Return the following data exactly, with all pictures left out.

[Extracted records]
╭──

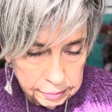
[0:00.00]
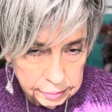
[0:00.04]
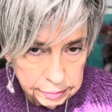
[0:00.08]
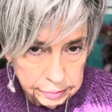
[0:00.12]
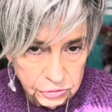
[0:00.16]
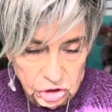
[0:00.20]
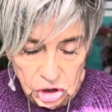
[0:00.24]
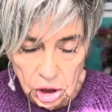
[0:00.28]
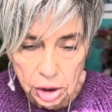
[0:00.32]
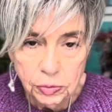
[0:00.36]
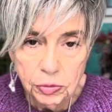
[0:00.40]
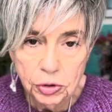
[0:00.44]

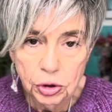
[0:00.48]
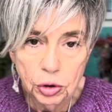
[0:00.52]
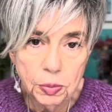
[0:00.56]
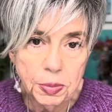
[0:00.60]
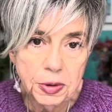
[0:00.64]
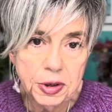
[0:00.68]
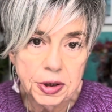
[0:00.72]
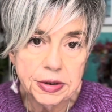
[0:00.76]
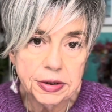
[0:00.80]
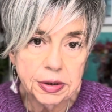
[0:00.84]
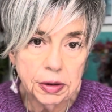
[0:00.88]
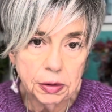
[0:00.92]
John Minnow
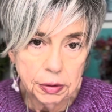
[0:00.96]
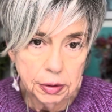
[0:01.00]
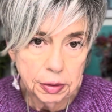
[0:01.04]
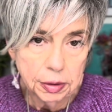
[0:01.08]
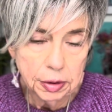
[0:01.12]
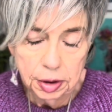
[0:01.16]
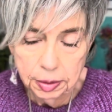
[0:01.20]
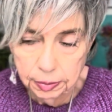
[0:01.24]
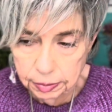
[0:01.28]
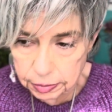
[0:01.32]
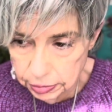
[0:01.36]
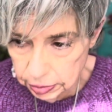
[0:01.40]
Piso
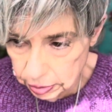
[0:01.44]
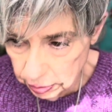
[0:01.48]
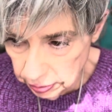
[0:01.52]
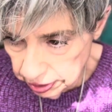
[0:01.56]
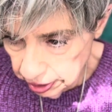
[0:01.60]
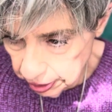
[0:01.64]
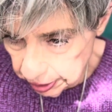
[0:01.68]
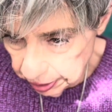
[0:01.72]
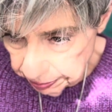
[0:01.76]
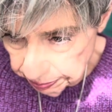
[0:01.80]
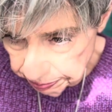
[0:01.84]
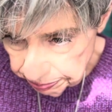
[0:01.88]
cream,
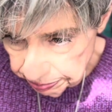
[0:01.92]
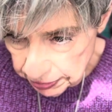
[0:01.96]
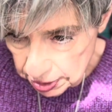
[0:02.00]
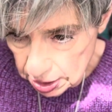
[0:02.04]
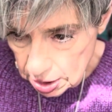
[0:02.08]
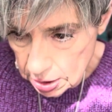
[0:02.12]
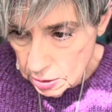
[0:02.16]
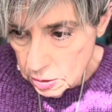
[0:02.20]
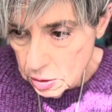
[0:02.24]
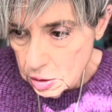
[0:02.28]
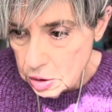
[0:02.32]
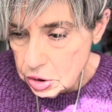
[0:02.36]
okay?
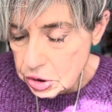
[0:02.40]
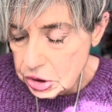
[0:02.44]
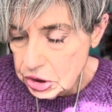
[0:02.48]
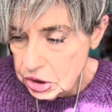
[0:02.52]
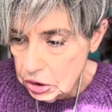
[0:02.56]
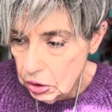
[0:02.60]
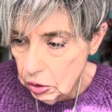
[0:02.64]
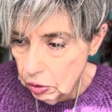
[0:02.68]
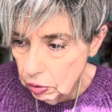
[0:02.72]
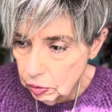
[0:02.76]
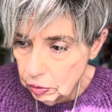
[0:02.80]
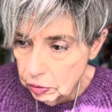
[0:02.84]

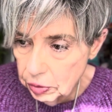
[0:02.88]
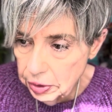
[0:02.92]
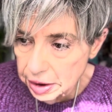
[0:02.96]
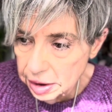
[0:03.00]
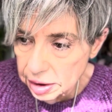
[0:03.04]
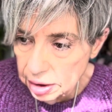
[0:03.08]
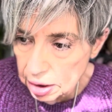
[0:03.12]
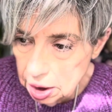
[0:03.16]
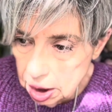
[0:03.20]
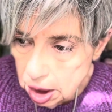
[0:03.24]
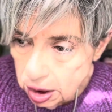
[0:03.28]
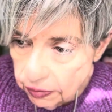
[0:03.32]
So,
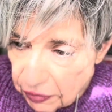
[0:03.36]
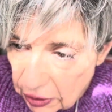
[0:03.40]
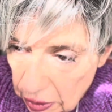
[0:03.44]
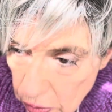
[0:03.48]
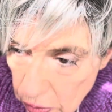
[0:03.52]
if I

╰──

▸ **Reply to the exercise**
[0:00.00]
[0:00.04]
[0:00.08]
[0:00.12]
[0:00.16]
[0:00.20]
[0:00.24]
[0:00.28]
[0:00.32]
[0:00.36]
[0:00.40]
[0:00.44]

[0:00.48]
[0:00.52]
[0:00.56]
[0:00.60]
[0:00.64]
[0:00.68]
[0:00.72]
[0:00.76]
[0:00.80]
[0:00.84]
[0:00.88]
[0:00.92]
John Minnow
[0:00.96]
[0:01.00]
[0:01.04]
[0:01.08]
[0:01.12]
[0:01.16]
[0:01.20]
[0:01.24]
[0:01.28]
[0:01.32]
[0:01.36]
[0:01.40]
Piso
[0:01.44]
[0:01.48]
[0:01.52]
[0:01.56]
[0:01.60]
[0:01.64]
[0:01.68]
[0:01.72]
[0:01.76]
[0:01.80]
[0:01.84]
[0:01.88]
cream,
[0:01.92]
[0:01.96]
[0:02.00]
[0:02.04]
[0:02.08]
[0:02.12]
[0:02.16]
[0:02.20]
[0:02.24]
[0:02.28]
[0:02.32]
[0:02.36]
okay?
[0:02.40]
[0:02.44]
[0:02.48]
[0:02.52]
[0:02.56]
[0:02.60]
[0:02.64]
[0:02.68]
[0:02.72]
[0:02.76]
[0:02.80]
[0:02.84]

[0:02.88]
[0:02.92]
[0:02.96]
[0:03.00]
[0:03.04]
[0:03.08]
[0:03.12]
[0:03.16]
[0:03.20]
[0:03.24]
[0:03.28]
[0:03.32]
So,
[0:03.36]
[0:03.40]
[0:03.44]
[0:03.48]
[0:03.52]
if I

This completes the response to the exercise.